Retraite OKLM #21

Cette journée passe sous le sceau du stress.

Suite à mes interventions sur la grève des loyers, il est plus que probable que je me retrouve demain matin sur un plateau de télévision pour faire valoir mon point de vue, face à un président d’un syndicat de propriétaires. J’ai enseigné à mes élèves il y a un moment déjà ce que doit être un débat. Je sais que ce n’en sera pas un. Il n’y aura pas d’échanges d’idée, demain. Je dois me saisir de ce moment qui m’est donné pour transformer l’espace en tribune.

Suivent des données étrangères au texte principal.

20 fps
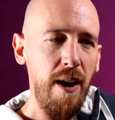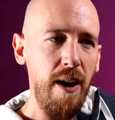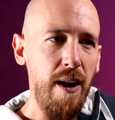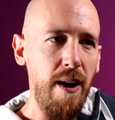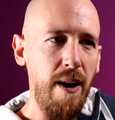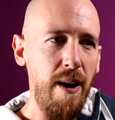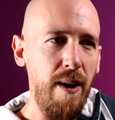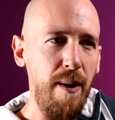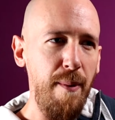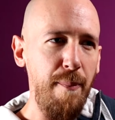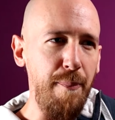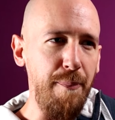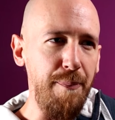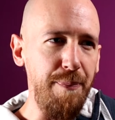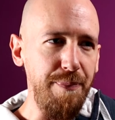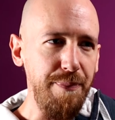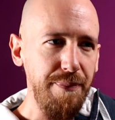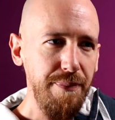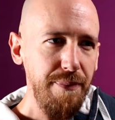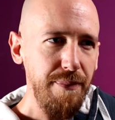
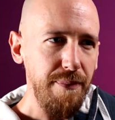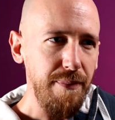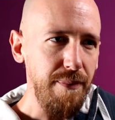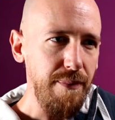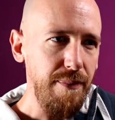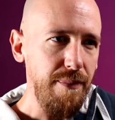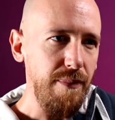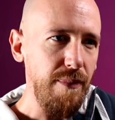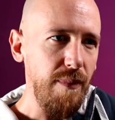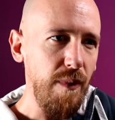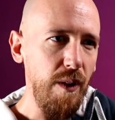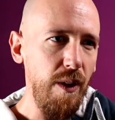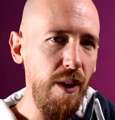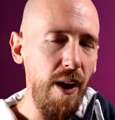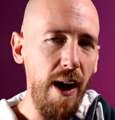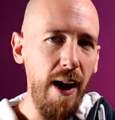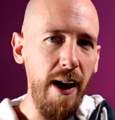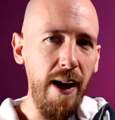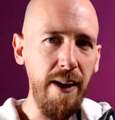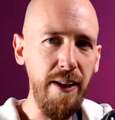and
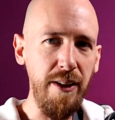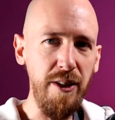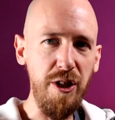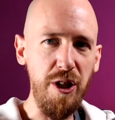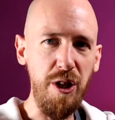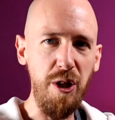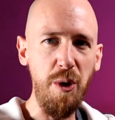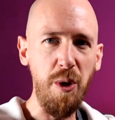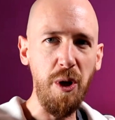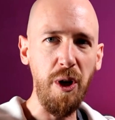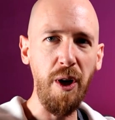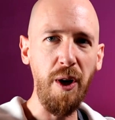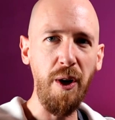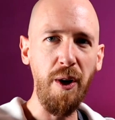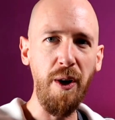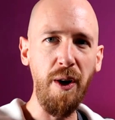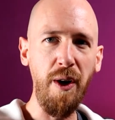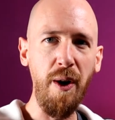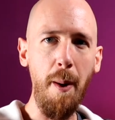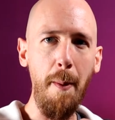you
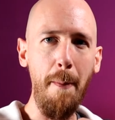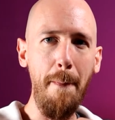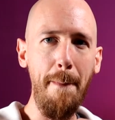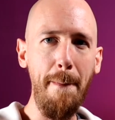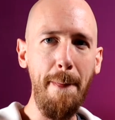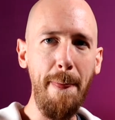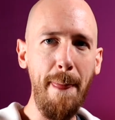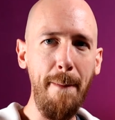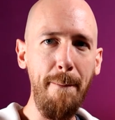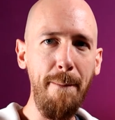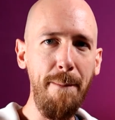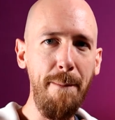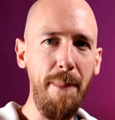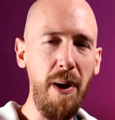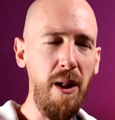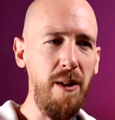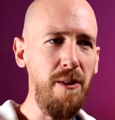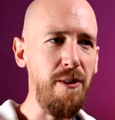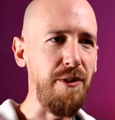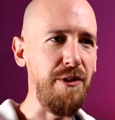can
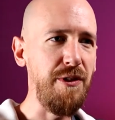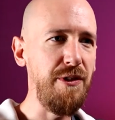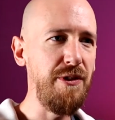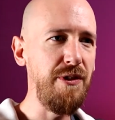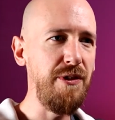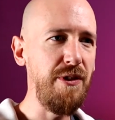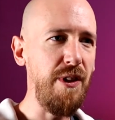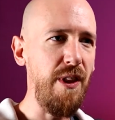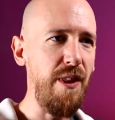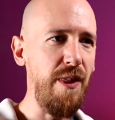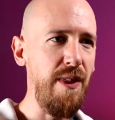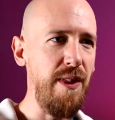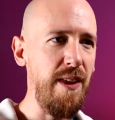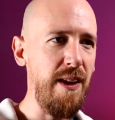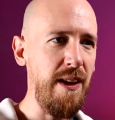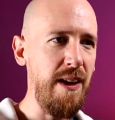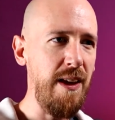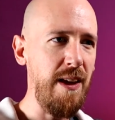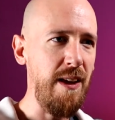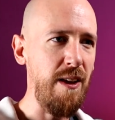pulse
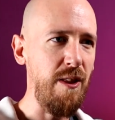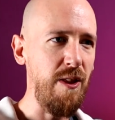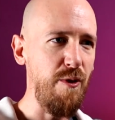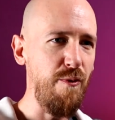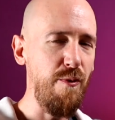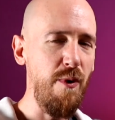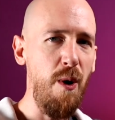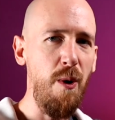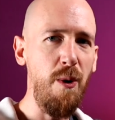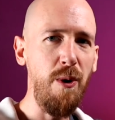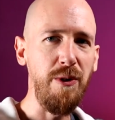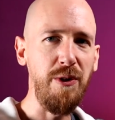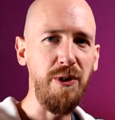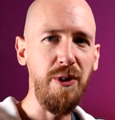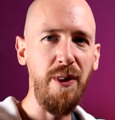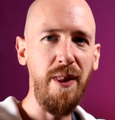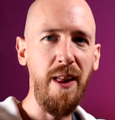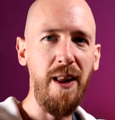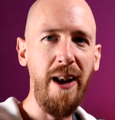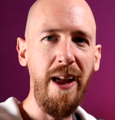the rollers,
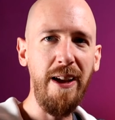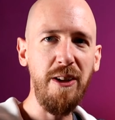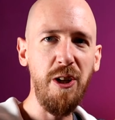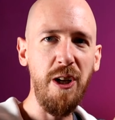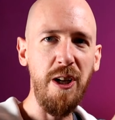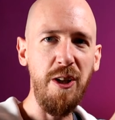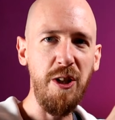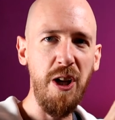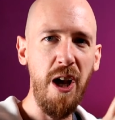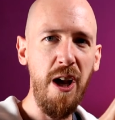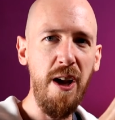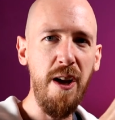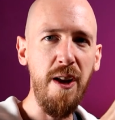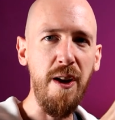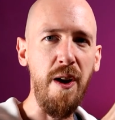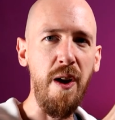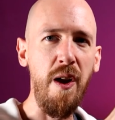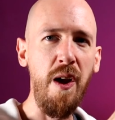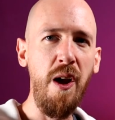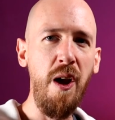so they'll actually turn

Il y a une semaine encore, je me demandais comment je pourrais faire pour changer le monde. Hier encore, je considérais que la simple écriture était déjà suffisamment révolutionnaire. Et voilà qu’aujourd’hui, je me rends compte qu’il est possible de diffuser au pays entier un message concernant cette société mortifère. Je sens comme un poids sur ma poitrine et pourtant je suis certain de n’être pas touché par ce virus.

Il nous revient de mettre en place une « propagande par le fait », comme le disait Louise Michel : faisons tout notre possible pour déjà agir comme si nous étions dans ce monde de demain que nous rêvons. Montrons la voie et surtout, rendons nos actions publiques. Ne pas se taire sera déjà un premier acte de résistance. Bien sûr, il nous faudrait faire des compromis. Tant que nous vivrons dans ce système, nous sommes complices malgré nous. Mais qu’importe : cela ne fera que rendre notre colère plus grande.

Tu sais, j’ai encore en tête les mots de Pablo Iglesias, le chef de file de Podemos, en 2016 : « César Rendueles, un mec très intelligent, dit que la plupart des gens sont contre le capitalisme, mais ne le savent pas. La plupart des gens sont féministes et n’ont pas lu Judith Butler ni Simone de Beauvoir. Il y a plus de potentiel de transformation sociale chez un papa qui fait la vaisselle ou qui joue avec sa fille, ou chez un grand-père qui explique à son petit-fils qu’il faut partager les jouets, que dans tous les drapeaux rouges que vous pouvez apporter à une manif. Et si nous ne parvenons pas à comprendre que toutes ces choses peuvent servir de trait d’union, l’ennemi continuera à se moquer de nous. »

Nos actions doivent parler pour nous. Mais nous devrons aussi parler de nos actions. Jusqu’à présent, j’ai survécu à la société capitaliste. Je pensais que c’était suffisant pour lutter. Mais peut-être est-il temps de vivre une société post-capitaliste, même si je sais déjà que ce ne sera pas facile.